Task item
The lines wanted are those from the one containing "[00:13:48.12 to 00:13:49.12]" to the last line of the entries below; output them exactly, leaving out pictures.

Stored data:
##########

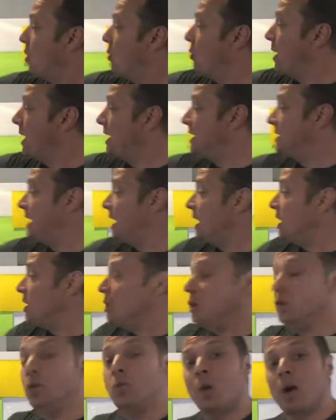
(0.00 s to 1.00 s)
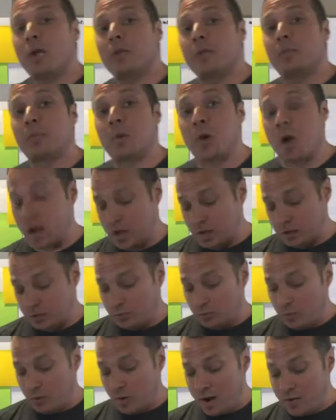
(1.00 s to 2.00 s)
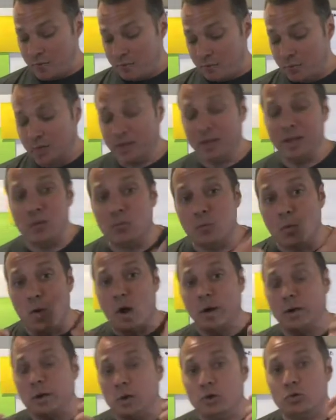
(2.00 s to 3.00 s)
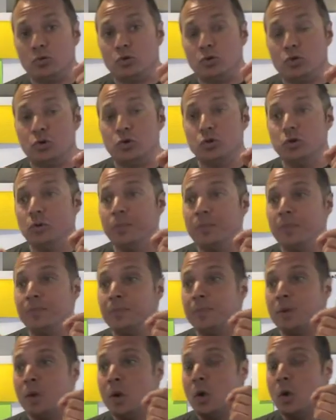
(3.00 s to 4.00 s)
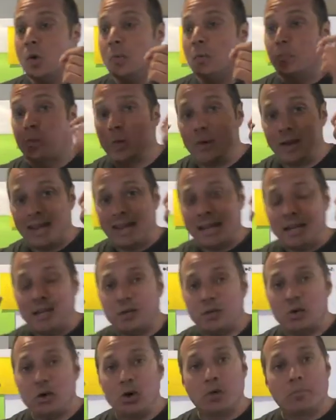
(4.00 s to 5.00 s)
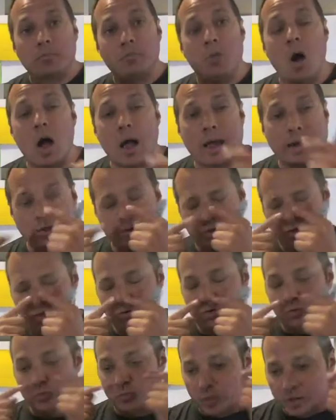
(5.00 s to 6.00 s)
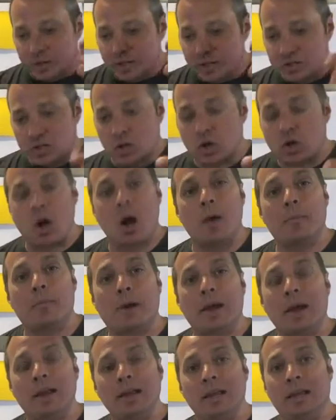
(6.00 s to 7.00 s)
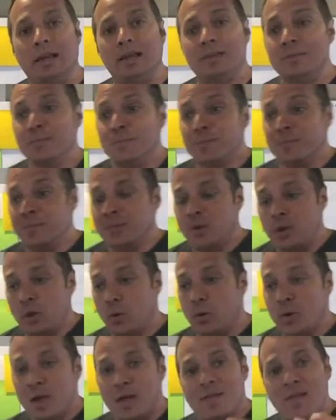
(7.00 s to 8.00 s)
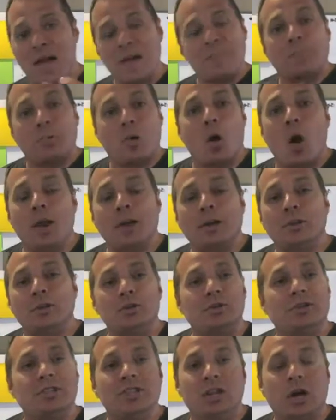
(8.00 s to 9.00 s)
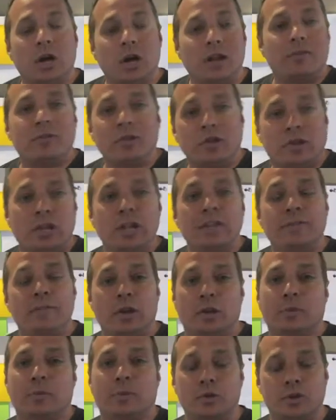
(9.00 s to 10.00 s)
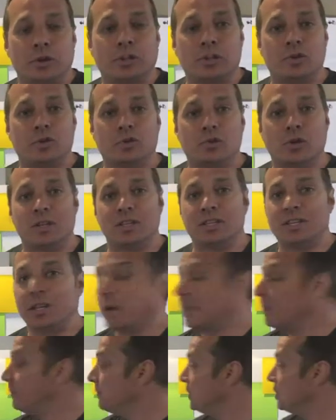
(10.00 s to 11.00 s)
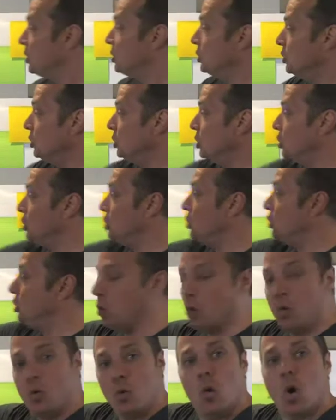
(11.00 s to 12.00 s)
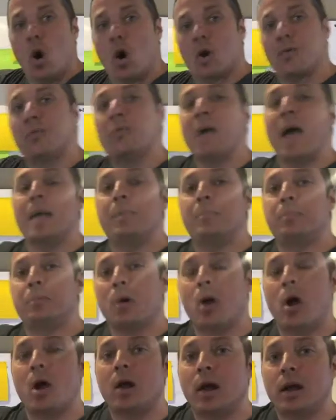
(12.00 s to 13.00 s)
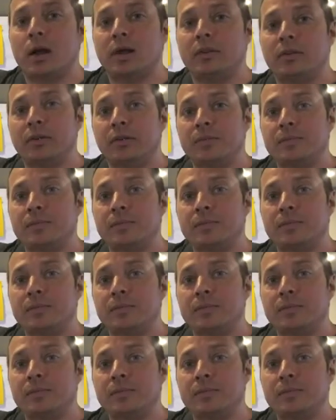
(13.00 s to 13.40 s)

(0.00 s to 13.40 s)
when I say you are the product, what I really want you to put into your mind to really start comprehending is, that product you see on every TV commercial that they're trying to sell. You are that product.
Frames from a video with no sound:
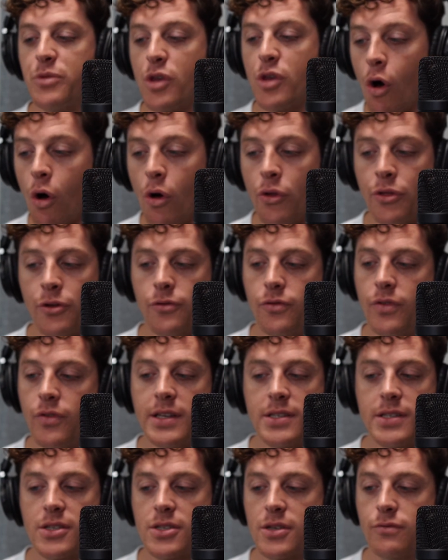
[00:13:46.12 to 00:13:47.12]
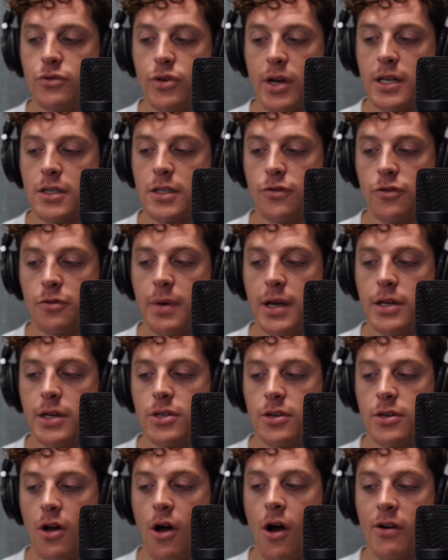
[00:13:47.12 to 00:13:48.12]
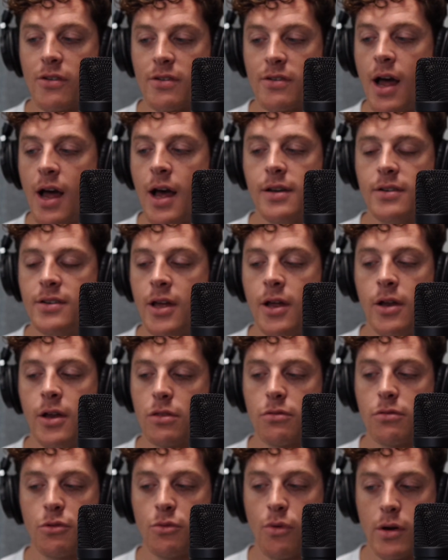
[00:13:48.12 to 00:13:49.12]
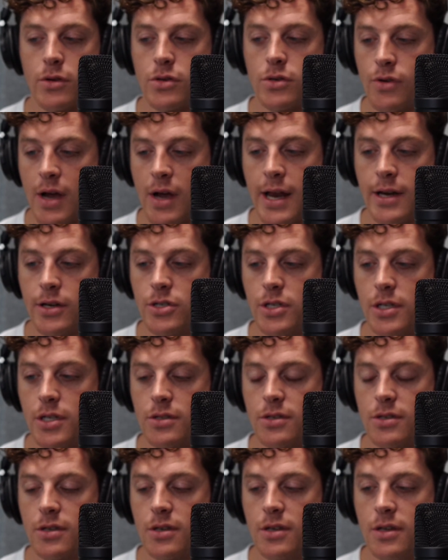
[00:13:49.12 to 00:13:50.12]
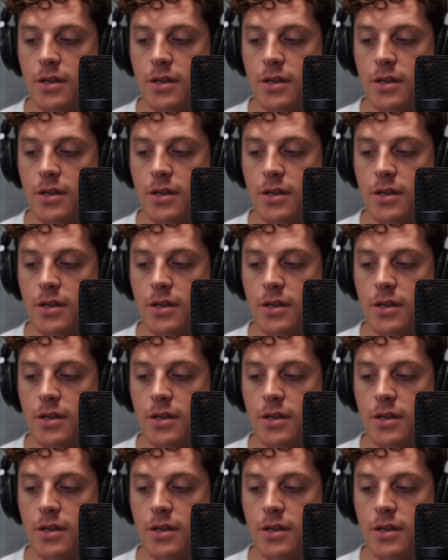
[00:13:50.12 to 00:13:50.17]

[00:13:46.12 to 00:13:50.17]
All the phases of transformation are not done through our strategies.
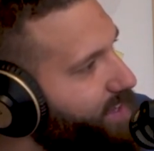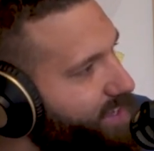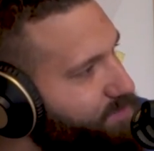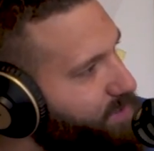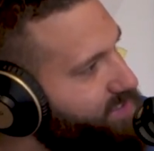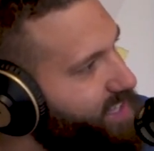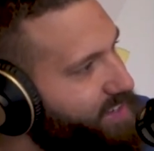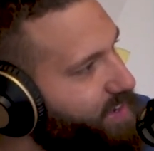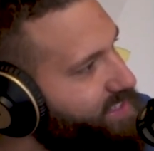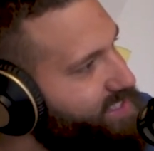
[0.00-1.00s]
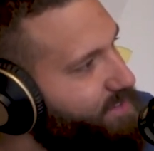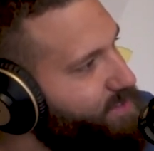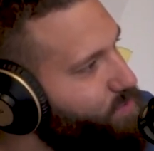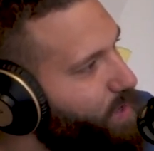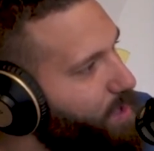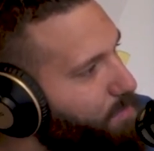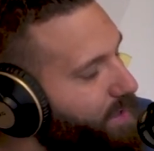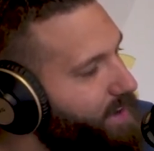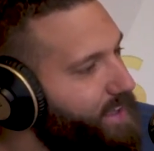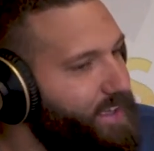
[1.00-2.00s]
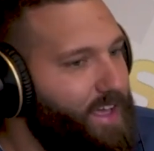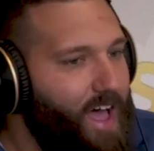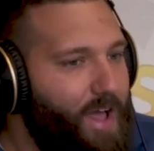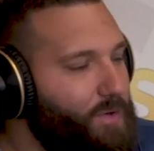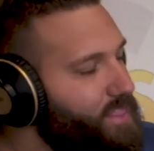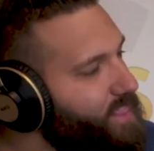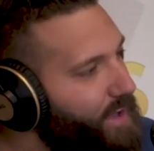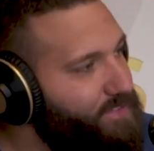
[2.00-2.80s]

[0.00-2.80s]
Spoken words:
You guys post a lot of great stuff as well, but I would love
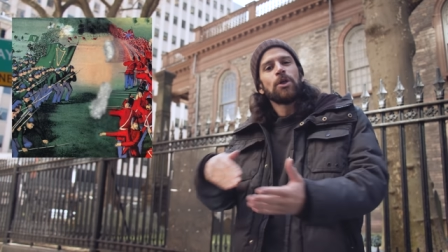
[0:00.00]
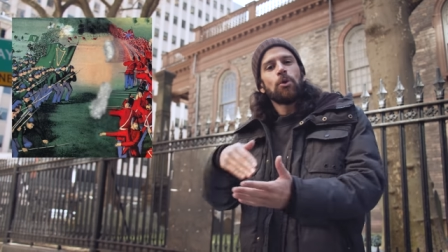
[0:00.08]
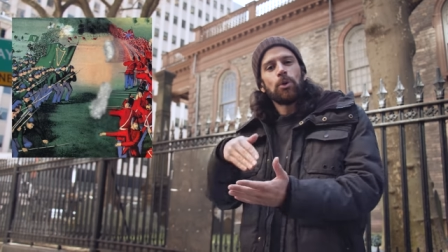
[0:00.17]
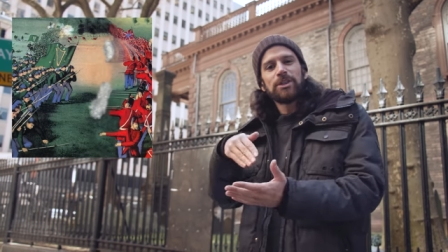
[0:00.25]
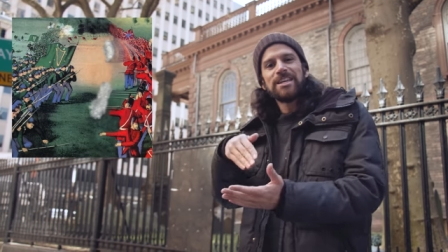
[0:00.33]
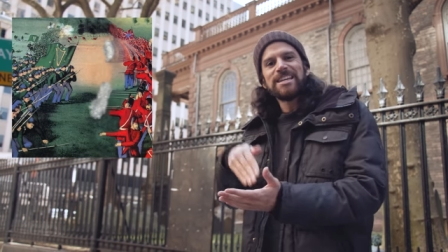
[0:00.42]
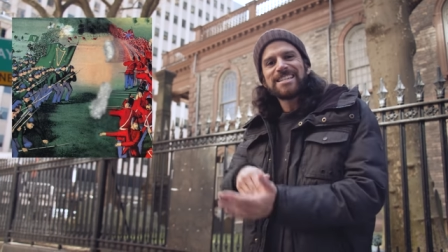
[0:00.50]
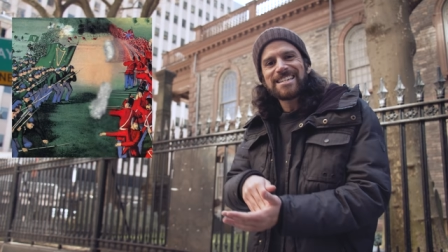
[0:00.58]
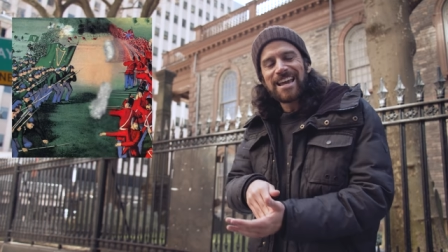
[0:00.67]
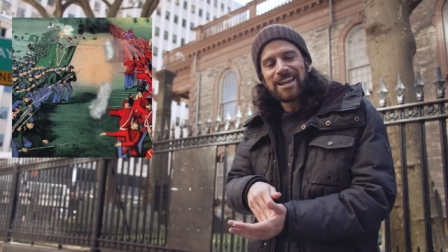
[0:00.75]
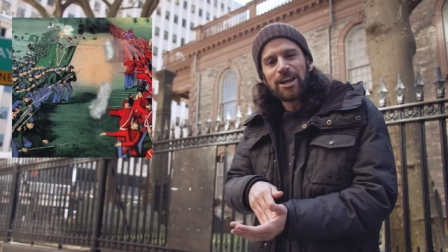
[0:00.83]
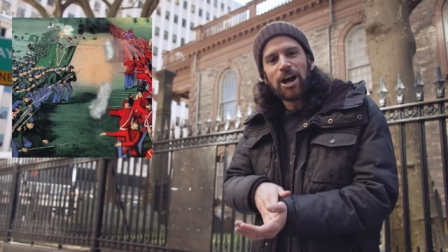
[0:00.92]
with the
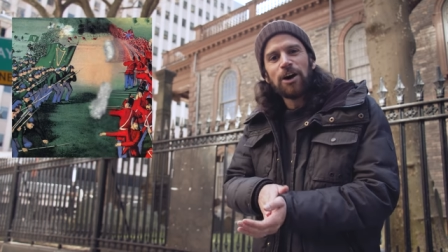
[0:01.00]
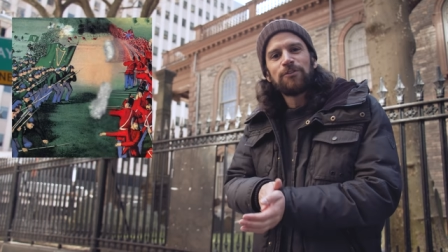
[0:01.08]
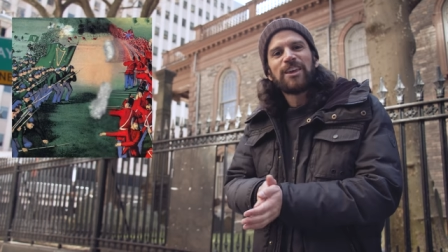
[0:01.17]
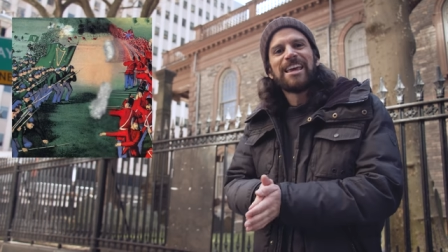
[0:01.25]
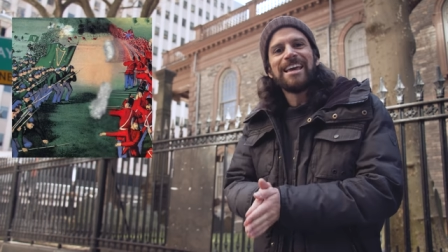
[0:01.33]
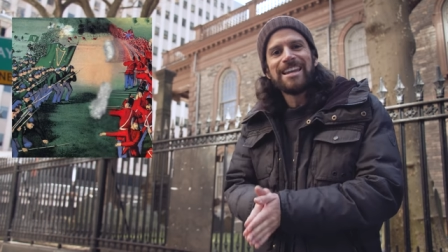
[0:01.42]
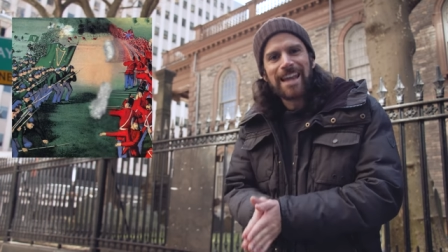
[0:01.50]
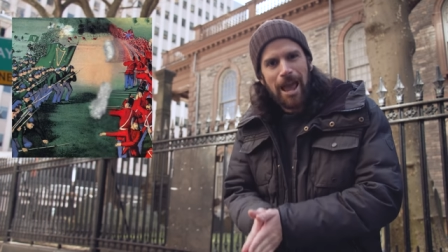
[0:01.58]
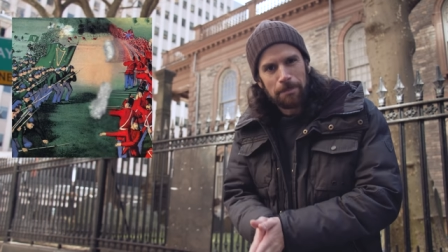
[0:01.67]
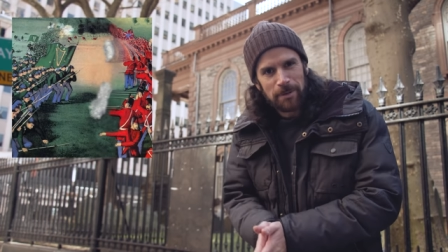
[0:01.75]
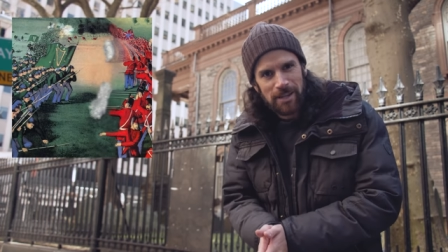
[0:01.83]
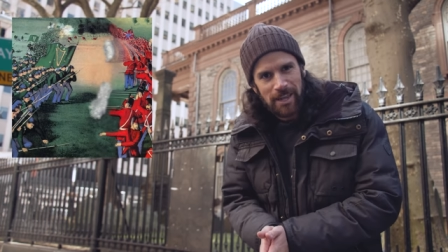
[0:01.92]
intent of
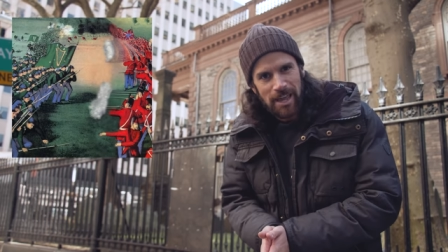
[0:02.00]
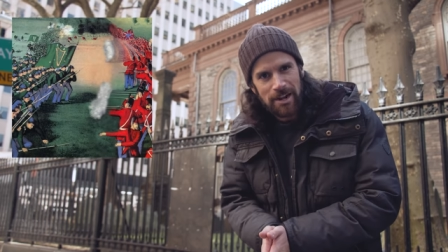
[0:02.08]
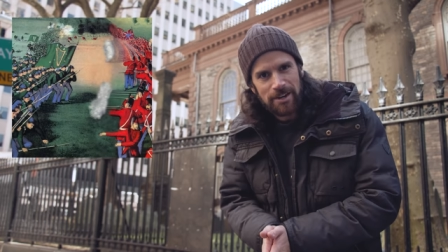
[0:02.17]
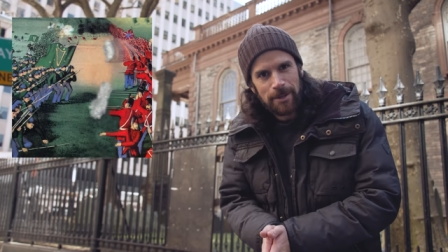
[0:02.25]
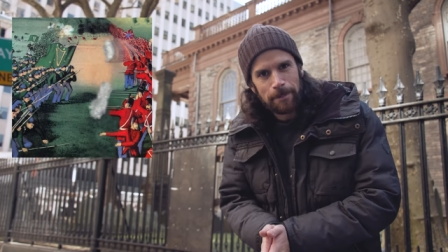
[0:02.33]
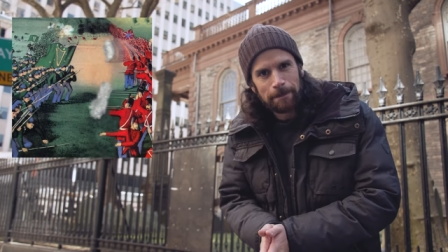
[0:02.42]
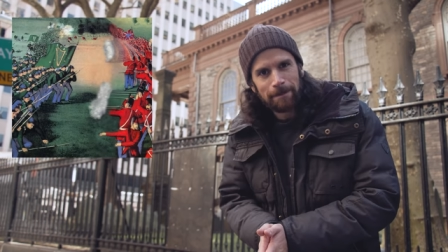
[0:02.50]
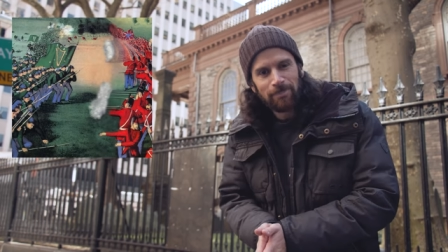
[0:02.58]
kidnapping Canada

##########

The completed task
[00:13:48.12 to 00:13:49.12]
[00:13:49.12 to 00:13:50.12]
[00:13:50.12 to 00:13:50.17]

[00:13:46.12 to 00:13:50.17]
All the phases of transformation are not done through our strategies.
[0.00-1.00s]
[1.00-2.00s]
[2.00-2.80s]

[0.00-2.80s]
Spoken words:
You guys post a lot of great stuff as well, but I would love
[0:00.00]
[0:00.08]
[0:00.17]
[0:00.25]
[0:00.33]
[0:00.42]
[0:00.50]
[0:00.58]
[0:00.67]
[0:00.75]
[0:00.83]
[0:00.92]
with the
[0:01.00]
[0:01.08]
[0:01.17]
[0:01.25]
[0:01.33]
[0:01.42]
[0:01.50]
[0:01.58]
[0:01.67]
[0:01.75]
[0:01.83]
[0:01.92]
intent of
[0:02.00]
[0:02.08]
[0:02.17]
[0:02.25]
[0:02.33]
[0:02.42]
[0:02.50]
[0:02.58]
kidnapping Canada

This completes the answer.